5. How nasty will Oakmont be?
If you’re a fan of seeing the best golfers in the world struggle, then this U.S. Open will likely put a smile on your face.
— U.S. Open (USGA) (@usopengolf) June 12, 2016
After playing a practice round in May, Jordan Spieth said that he would “Sign for even par right now for 72 holes holes in June.”
Angel Cabrera won the last U.S. Open contested here in 2007 at five-over par. None of the subsequent eight have been won with a score that bad.
If that happens again, then it becomes a survival test, and really anything can happen. If it’s closer to even par (or better), then chances are that one of the world’s best will emerge victorious.
6. How will USGA respond to 2015 criticism?
The greens were a source of contention at Chambers Bay during 2015’s U.S. Open.
The USGA has traditionally been fairly reactionary. In the past, if a U.S. Open was won with a low score one year, one could put strong odds on the next year’s winning score being well over par.
This year, it’s the other way around. Though last year’s winning score was a completely reasonable five-under, the greens were not popular. So, will the USGA respond to the criticism by making the greens a little more manageable?
Anything’s possible, but don’t bet on it.
7. Weather Report
Of course, the USGA may not be able to control what the course conditions will look like 100 percent. The weather at Oakmont will likely have a lot to do with the scores as well.

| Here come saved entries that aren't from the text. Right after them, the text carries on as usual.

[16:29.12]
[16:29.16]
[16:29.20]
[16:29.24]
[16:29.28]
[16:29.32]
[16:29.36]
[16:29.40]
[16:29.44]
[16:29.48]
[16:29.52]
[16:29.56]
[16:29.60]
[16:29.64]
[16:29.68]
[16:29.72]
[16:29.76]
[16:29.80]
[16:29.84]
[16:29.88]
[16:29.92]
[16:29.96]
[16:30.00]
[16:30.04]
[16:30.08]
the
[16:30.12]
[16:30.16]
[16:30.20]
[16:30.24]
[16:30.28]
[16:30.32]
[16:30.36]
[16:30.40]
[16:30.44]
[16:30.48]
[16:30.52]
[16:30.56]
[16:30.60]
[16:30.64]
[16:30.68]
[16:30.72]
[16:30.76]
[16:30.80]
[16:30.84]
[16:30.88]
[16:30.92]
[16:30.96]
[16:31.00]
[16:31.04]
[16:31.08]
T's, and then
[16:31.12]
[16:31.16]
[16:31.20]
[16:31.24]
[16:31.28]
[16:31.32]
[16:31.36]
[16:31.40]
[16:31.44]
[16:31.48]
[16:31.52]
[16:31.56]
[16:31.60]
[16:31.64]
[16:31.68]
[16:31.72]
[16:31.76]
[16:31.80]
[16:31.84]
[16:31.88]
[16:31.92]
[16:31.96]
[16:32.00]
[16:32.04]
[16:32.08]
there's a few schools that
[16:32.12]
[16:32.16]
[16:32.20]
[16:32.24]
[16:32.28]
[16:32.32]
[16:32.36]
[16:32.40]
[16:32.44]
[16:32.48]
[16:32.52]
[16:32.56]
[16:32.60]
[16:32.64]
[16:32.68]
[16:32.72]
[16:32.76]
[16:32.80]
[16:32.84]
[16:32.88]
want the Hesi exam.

Will it be windy? If so, Jordan Spieth said on Sunday that a score over par will win.
Will it rain? If so, the aforementioned greens will become a lot more approachable. Rainy conditions left a normally brutal Congressional defenseless in 2011. Overnight rains also certainly helped Johnny Miller shoot his final round 63 at Oakmont in 1973.
Will it be hot? If so, then the course will become dried out even more and even Cabrera’s winning score of five-over in 2007 may look like a pipe dream.

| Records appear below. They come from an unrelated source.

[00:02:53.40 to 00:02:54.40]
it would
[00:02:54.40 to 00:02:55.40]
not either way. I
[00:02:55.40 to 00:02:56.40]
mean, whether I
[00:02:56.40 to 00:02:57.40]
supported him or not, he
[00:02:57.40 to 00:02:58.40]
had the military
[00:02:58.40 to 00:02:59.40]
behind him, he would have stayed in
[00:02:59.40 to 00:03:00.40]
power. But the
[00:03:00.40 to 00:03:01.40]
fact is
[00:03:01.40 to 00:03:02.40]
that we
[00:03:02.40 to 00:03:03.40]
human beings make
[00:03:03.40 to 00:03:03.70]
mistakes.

Western Pennsylvania can certainly offer a wide variety of weather options. What ends up happening this week will have a lot of impact in how tough the venue plays.
For what it’s worth, thunderstorms are on the forecast for Thursday, per weather.com, with early rains on Friday before a warm and sunny weekend sets in.

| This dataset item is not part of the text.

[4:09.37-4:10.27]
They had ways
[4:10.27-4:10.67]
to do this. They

8. Will golf’s “Big Three” continue to dominate the majors?
Five of the last seven majors have been won by Rory McIlroy (2), Jordan Spieth (2), or Jason Day (1). In related news, those men currently currently occupy the top three spots in the World Golf Rankings, with plenty of room to spare.
Additionally, all three have not only won this year, but have recorded a victory since May 15. So, Day, Spieth, and McIlroy are not only the three best golfers in the world, but they’re three of the hottest.
None of the Big Three will be paired with each other in the opening two rounds. But if these trends hold, there’s a good chance that we’ll see at least two of them together over the weekend.
Really, who wouldn’t want to see that?
9. Olympic qualification
We’re used to majors having a big say in either Ryder Cup or Presidents Cup qualification. In this case, the qualifiers for the Ryder Cup run through the summer.
This year, we also have to keep an eye on Olympic qualification, which will cut off on July 11.
That makes the U.S. Open the last opportunity to make a big move in the world rankings, as the Open Championship will not get underway until after that deadline. So, for those who still have hopes on playing in Rio this summer, this U.S. Open will be extra important.
10. Whose short game is on?
Putting the ball in play will be important. Likewise, it will be hard for anyone not putting well to compete. But according to 2010 U.S. Open Champion Graeme McDowell, what happens around the greens will be most vital.
— Graeme McDowell (@Graeme_McDowell) June 12, 2016
What does that mean?
Well, the scores in the early round may not be that important. Someone may go out and have a great round on Thursday or Friday, but that won’t necessarily translate.
It will be important to keep an eye on the guys who are playing well around the green. Who seems most capable of scrambling from the unforgiving greens? It may not be a player who’s leading after a relatively smooth opening round.